Le photographe américain Duane Michals, figure majeure de la photographie narrative, est mort mardi 9 juin à Manhattan, à l'âge de 94 ans. Son décès, survenu dans un hôpital, a été confirmé par Bridget Moore, de la galerie DC Moore, qui le représentait.

Autodidacte et fier de ne pas appartenir à une école, Michals a profondément marqué son art en prouvant qu'il était possible de réussir sans se conformer aux normes techniques ou aux genres établis. Son influence repose sur sa capacité à raconter des histoires à travers des séquences d'images noir et blanc, souvent accompagnées de légendes manuscrites alliant ironie et lyrisme.

Un style narratif unique

Alors que ses contemporains capturaient le chaos de la vie urbaine ou la majesté de la nature, Michals puisait son inspiration chez les surréalistes comme René Magritte, ou encore chez William Blake, Lewis Carroll et Joseph Cornell. Ses œuvres se présentaient souvent comme des bandes dessinées photographiques, avec plusieurs panneaux agencés pour former un récit. Le nombre de clichés pouvait varier de quatre à trente pour une même pièce.

Parmi ses séquences les plus célèbres figure « Rencontre fortuite » (1970), qui met en scène une confrontation métaphysique entre deux inconnus. Dans « La Mort vient voir la vieille dame » (1969), cinq photographies sans texte montrent l'arrivée d'un homme en costume sombre – son père – auprès d'une femme âgée – sa grand-mère –, avant que celle-ci ne se dissolve dans une ombre floue. Michals expliquait en 2019 que l'écriture lui permettait de « dire ce qu'on ne voit pas sur la photo », de « donner une voix au silence ».

Une carrière jalonnée d'expositions

Né le 18 février 1932 à McKeesport, en Pennsylvanie, Duane Stephen Michals grandit dans une famille modeste. Il étudie le design graphique à l'université de Denver avant d'effectuer son service militaire en Allemagne puis de s'installer à New York en 1955 pour travailler dans l'édition. C'est en 1958, après avoir emprunté un appareil photo pour un voyage en Union soviétique, qu'il découvre la photographie. Ses premiers essais, documentaires, aboutiront à la série « Empty New York » (1964-1965), qui montre les rues désertes de Manhattan dans un style proche d'Eugène Atget.
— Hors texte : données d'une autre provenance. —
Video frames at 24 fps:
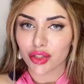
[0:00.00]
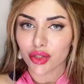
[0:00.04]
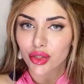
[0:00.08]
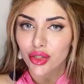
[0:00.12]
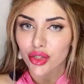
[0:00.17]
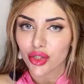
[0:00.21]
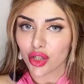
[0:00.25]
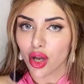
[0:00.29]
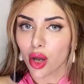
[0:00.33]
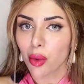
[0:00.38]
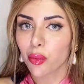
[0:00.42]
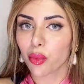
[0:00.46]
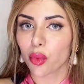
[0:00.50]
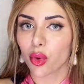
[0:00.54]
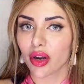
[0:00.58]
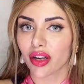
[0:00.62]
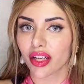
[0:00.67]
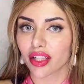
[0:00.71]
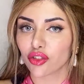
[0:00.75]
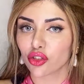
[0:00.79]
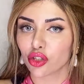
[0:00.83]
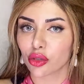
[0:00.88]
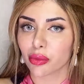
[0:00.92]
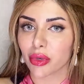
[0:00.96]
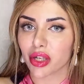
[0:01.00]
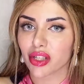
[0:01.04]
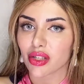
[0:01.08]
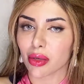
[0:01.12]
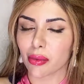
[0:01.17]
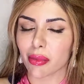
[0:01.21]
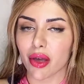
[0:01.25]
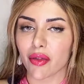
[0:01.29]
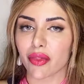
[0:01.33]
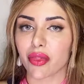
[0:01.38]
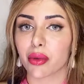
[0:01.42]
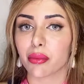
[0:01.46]
stop worrying too much
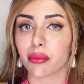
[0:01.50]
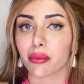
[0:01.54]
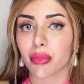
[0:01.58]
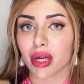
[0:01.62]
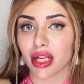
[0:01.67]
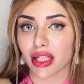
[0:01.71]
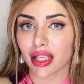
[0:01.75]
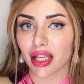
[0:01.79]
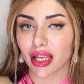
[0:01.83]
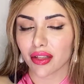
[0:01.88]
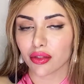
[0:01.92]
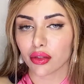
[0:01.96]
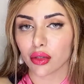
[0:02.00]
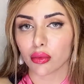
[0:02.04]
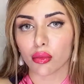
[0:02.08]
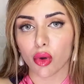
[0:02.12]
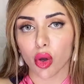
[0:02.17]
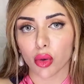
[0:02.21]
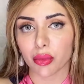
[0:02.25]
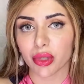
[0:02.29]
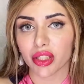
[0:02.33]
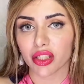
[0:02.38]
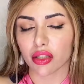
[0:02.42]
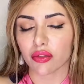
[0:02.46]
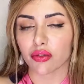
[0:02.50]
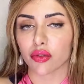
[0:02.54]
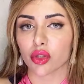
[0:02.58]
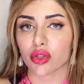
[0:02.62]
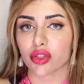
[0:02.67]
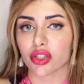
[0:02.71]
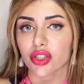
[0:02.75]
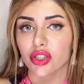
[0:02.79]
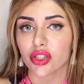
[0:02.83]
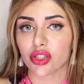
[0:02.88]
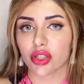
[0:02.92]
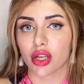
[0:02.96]
about the money at the moment if you're
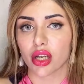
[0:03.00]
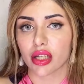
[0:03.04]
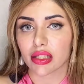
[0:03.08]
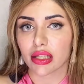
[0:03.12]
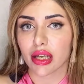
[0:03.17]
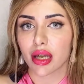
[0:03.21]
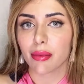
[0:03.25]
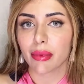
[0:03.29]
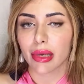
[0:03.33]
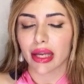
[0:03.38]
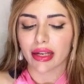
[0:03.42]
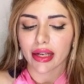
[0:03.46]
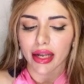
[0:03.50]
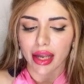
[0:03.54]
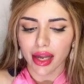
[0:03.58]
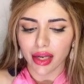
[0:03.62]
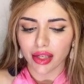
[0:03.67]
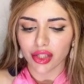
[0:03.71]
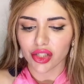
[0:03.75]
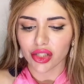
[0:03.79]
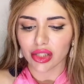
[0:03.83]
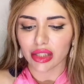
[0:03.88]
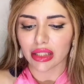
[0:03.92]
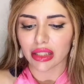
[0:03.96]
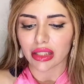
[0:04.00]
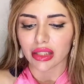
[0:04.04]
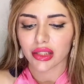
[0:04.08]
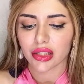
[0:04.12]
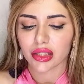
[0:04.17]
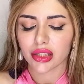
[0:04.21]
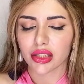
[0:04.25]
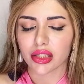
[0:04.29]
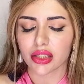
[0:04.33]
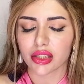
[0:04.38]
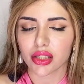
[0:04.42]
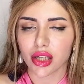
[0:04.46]
a startup, and actually
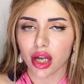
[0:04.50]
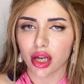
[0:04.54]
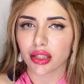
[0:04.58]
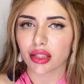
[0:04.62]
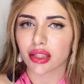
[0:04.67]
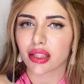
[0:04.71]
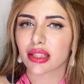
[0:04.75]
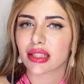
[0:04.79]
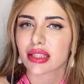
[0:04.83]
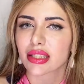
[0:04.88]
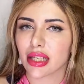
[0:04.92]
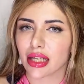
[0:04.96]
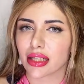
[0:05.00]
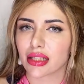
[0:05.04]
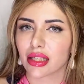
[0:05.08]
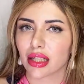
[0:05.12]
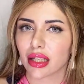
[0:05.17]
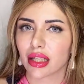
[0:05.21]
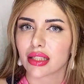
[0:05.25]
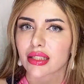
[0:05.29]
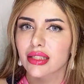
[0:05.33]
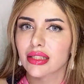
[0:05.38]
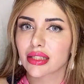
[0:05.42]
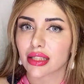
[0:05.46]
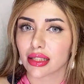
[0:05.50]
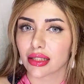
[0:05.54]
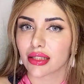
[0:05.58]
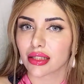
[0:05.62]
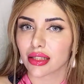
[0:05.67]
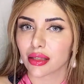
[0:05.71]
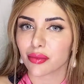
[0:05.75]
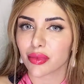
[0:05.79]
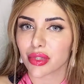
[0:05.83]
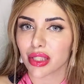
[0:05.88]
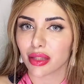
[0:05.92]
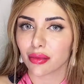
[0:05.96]
start setting
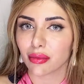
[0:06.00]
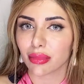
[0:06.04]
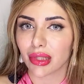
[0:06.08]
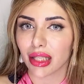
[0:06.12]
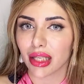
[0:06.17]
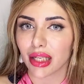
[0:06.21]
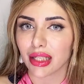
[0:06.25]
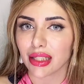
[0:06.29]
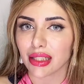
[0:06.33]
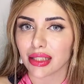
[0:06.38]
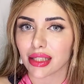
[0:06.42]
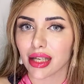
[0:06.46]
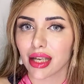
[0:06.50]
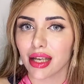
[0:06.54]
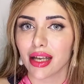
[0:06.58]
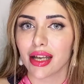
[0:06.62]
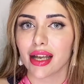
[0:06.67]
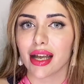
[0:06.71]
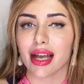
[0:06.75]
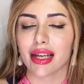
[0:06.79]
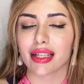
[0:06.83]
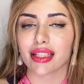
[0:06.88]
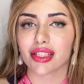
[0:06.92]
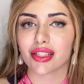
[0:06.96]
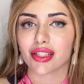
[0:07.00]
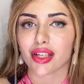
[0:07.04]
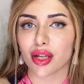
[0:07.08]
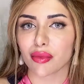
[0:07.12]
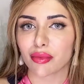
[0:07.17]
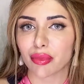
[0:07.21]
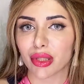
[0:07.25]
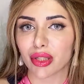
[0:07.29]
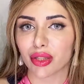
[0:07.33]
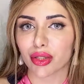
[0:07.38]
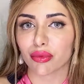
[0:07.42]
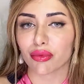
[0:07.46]
systems in place and start
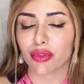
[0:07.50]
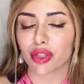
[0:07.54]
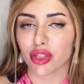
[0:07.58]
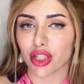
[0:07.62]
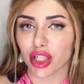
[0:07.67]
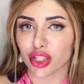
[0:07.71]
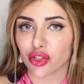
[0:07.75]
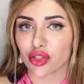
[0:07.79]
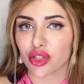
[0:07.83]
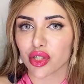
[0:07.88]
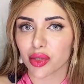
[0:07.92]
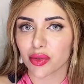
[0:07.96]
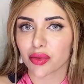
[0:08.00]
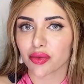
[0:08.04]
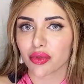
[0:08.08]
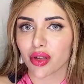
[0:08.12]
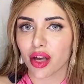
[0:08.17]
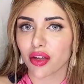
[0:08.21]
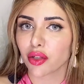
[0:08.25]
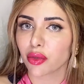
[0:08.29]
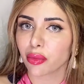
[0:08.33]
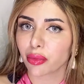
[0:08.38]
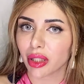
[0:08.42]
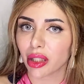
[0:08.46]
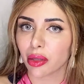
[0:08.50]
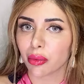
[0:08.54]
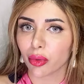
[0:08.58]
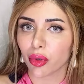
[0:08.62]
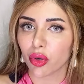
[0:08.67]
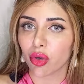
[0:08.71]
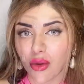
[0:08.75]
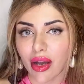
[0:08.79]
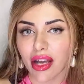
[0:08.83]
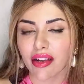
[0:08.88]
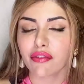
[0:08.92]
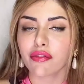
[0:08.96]
building relationships with other
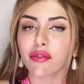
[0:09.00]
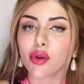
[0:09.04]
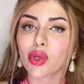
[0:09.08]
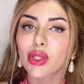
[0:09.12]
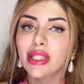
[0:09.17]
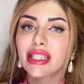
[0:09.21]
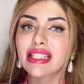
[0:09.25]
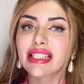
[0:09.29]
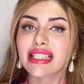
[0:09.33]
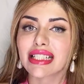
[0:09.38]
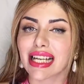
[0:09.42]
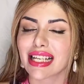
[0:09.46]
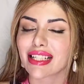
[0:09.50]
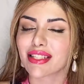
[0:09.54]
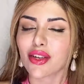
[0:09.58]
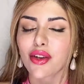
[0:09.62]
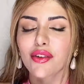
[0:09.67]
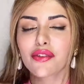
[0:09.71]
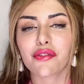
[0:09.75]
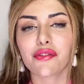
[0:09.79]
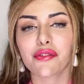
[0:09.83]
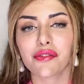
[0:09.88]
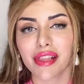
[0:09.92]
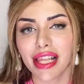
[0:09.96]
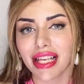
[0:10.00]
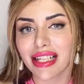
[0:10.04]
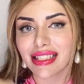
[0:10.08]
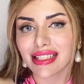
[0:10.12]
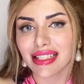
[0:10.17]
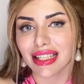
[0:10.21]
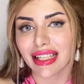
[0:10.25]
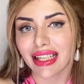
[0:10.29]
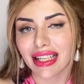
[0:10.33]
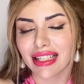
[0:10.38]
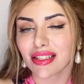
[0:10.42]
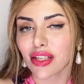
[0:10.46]
people, and focus less on
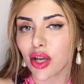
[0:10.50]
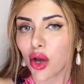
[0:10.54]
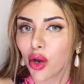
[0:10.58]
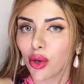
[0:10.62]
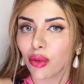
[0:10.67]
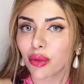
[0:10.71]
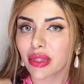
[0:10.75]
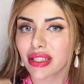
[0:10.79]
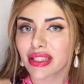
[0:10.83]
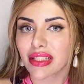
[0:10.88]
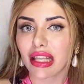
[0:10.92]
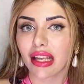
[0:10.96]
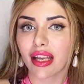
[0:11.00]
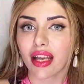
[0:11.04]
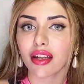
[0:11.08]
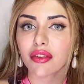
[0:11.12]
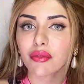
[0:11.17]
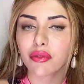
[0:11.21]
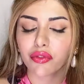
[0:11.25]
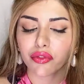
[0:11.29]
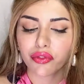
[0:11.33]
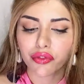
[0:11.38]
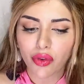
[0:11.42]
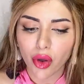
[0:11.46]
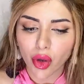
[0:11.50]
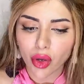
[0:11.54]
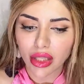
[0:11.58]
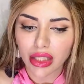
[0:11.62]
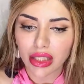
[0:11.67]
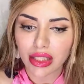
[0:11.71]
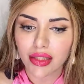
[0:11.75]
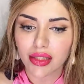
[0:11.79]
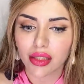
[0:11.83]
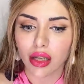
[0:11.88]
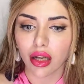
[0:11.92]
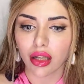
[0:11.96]
flexing, as I always say, and
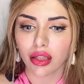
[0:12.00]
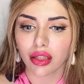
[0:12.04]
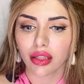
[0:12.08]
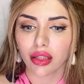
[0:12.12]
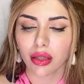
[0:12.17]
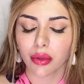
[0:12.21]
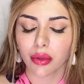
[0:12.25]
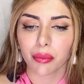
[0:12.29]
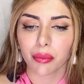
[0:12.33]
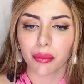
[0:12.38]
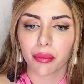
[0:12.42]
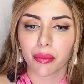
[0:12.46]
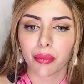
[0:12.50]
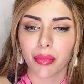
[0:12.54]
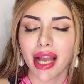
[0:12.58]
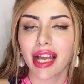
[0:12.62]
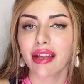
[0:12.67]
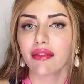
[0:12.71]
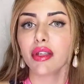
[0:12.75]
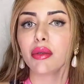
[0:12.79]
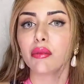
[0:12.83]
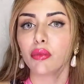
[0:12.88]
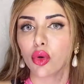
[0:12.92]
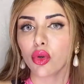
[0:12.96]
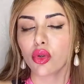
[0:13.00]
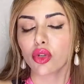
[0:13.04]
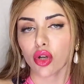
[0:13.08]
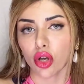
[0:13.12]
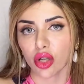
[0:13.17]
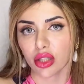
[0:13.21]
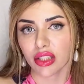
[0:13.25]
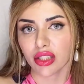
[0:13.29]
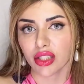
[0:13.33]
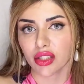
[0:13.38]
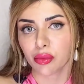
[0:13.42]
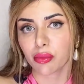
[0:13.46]
focus on having more
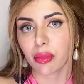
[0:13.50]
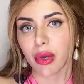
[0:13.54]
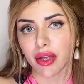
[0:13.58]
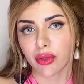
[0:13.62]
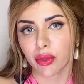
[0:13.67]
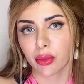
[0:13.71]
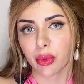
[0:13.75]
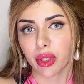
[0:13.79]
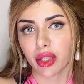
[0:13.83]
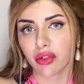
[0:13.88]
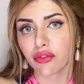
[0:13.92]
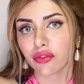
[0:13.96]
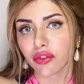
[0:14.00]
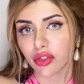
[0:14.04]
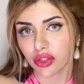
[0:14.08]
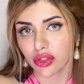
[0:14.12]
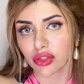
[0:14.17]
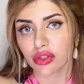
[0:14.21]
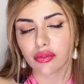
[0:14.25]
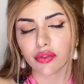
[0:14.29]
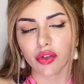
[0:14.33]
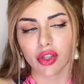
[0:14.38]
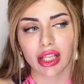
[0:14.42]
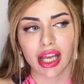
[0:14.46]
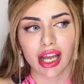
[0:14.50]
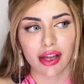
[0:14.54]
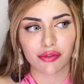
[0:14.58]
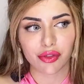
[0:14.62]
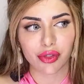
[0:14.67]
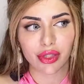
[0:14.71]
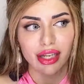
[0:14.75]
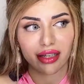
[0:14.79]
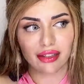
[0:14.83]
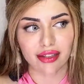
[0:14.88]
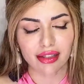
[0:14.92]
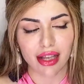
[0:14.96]
knowledge. By the way, first of all, I have to
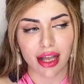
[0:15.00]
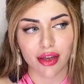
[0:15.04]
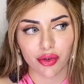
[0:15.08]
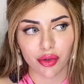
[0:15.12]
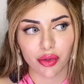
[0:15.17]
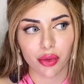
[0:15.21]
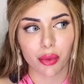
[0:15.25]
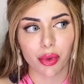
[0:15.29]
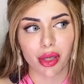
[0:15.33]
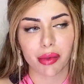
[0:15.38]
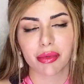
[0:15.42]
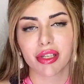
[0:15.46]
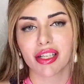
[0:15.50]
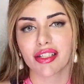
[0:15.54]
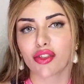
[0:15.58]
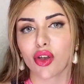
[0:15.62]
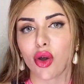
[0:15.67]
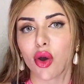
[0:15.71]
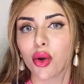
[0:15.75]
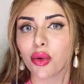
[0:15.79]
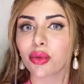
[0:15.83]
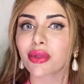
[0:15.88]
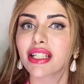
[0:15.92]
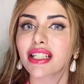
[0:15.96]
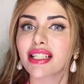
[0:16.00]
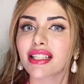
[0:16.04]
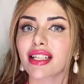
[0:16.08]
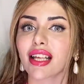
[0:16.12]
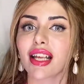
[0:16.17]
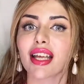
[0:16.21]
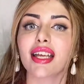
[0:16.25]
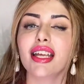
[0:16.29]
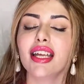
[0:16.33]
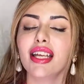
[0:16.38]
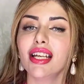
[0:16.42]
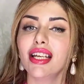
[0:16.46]
get this out of the way because I always
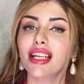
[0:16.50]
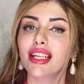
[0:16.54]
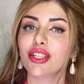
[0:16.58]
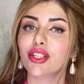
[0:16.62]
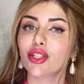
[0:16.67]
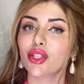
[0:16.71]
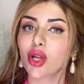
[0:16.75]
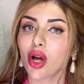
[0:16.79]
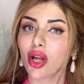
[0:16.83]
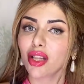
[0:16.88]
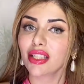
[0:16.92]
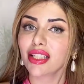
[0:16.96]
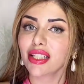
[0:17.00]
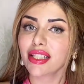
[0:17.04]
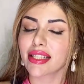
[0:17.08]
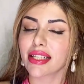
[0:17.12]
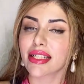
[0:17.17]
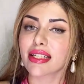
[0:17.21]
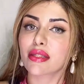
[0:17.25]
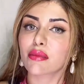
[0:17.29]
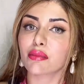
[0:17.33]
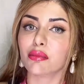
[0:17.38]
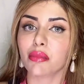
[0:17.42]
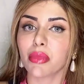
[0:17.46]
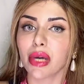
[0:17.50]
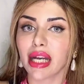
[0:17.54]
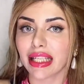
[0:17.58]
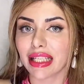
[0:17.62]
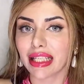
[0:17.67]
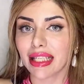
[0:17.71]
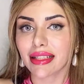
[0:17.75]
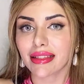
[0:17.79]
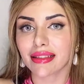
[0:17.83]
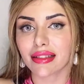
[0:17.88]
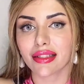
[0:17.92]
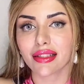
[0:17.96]
say knowledge is money
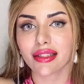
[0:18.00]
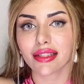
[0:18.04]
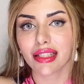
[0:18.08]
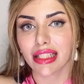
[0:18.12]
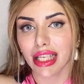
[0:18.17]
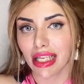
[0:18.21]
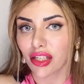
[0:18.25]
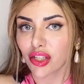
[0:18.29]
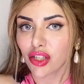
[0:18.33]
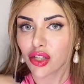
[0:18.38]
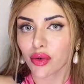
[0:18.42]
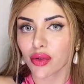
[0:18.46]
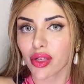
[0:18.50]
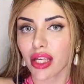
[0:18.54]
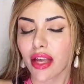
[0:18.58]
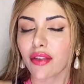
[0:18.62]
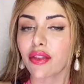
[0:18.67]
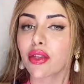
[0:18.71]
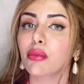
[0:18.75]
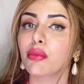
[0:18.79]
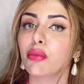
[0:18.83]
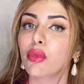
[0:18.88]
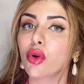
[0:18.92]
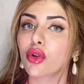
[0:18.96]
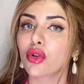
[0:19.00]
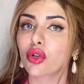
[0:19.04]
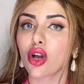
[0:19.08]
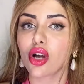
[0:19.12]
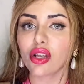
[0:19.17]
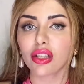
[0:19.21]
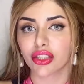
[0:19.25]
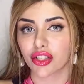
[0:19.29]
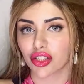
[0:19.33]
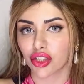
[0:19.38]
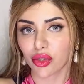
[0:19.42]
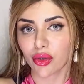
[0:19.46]
in this century, and the more
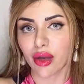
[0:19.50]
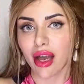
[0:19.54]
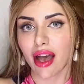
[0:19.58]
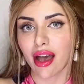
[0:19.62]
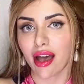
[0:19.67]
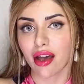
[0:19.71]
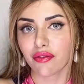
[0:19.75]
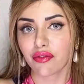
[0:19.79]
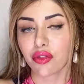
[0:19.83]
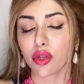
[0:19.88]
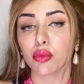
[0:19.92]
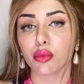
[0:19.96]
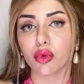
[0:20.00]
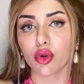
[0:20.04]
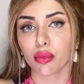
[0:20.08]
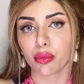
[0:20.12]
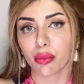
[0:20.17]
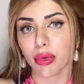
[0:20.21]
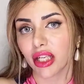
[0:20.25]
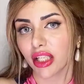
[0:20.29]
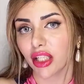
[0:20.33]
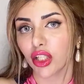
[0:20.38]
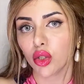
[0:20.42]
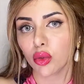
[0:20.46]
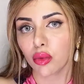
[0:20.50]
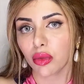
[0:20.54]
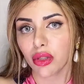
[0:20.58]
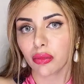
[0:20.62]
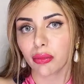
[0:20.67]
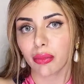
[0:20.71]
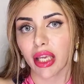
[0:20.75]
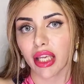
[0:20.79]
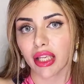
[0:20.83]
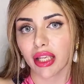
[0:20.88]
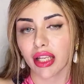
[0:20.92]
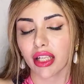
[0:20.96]
knowledge you have, the more money you will
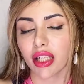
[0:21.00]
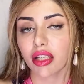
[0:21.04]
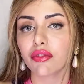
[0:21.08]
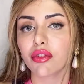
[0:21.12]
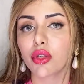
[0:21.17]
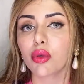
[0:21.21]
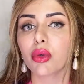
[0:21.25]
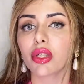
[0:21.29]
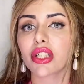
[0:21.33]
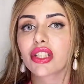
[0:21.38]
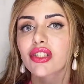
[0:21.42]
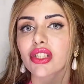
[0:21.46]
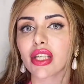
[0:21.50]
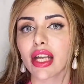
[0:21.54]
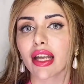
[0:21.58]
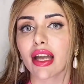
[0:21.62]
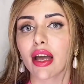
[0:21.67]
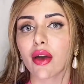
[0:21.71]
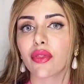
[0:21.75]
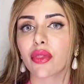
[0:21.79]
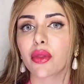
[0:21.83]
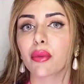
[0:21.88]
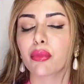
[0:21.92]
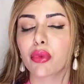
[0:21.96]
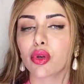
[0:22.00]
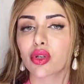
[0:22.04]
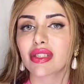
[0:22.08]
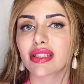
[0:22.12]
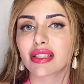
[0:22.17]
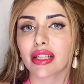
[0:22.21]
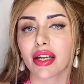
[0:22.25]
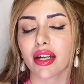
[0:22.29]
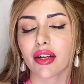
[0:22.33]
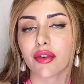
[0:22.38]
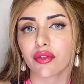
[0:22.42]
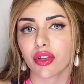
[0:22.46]
make. And if you want to check out the books
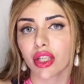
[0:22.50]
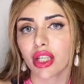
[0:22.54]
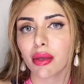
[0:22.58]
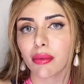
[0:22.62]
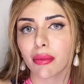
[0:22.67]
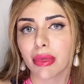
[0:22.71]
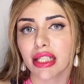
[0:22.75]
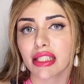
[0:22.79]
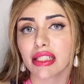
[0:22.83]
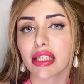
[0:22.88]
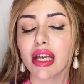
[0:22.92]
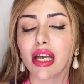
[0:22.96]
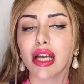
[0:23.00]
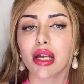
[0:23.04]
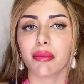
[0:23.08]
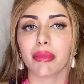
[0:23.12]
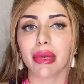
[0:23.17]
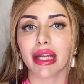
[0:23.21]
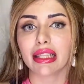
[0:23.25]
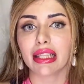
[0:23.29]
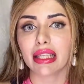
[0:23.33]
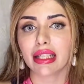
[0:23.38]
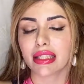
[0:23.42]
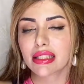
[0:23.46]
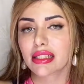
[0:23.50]
that I recommend, my link is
Ses œuvres sont remarquées dès 1966 au musée George Eastman de Rochester, puis il bénéficie d'une exposition personnelle au Museum of Modern Art de New York en 1970. Des rétrospectives lui sont consacrées au Carnegie Museum of Art de Pittsburgh (2014-2015) et à la Morgan Library de Manhattan (2019). Il a publié plus de vingt-cinq livres et exposé régulièrement jusqu'à un âge avancé.

Des revenus assurés par les commandes

Malgré une reconnaissance précoce, ses tirages n'ont jamais atteint les prix élevés de certains de ses contemporains. Michals, qui cultivait un caractère bougon, ne cachait pas son irritation envers des artistes plus jeunes comme Cindy Sherman ou Andreas Gursky, capables de vivre de leurs ventes. Lui-même a longtemps subsisté grâce à des commandes d'entreprises et des portraits de célébrités pour des magazines comme Newsweek et Fortune.

Son héritage demeure celui d'un artiste qui a su libérer la photographie de son seul rôle documentaire pour en faire un outil de fiction et de poésie. Sa mort laisse un vide dans le monde de l'image, mais son œuvre continue d'inspirer.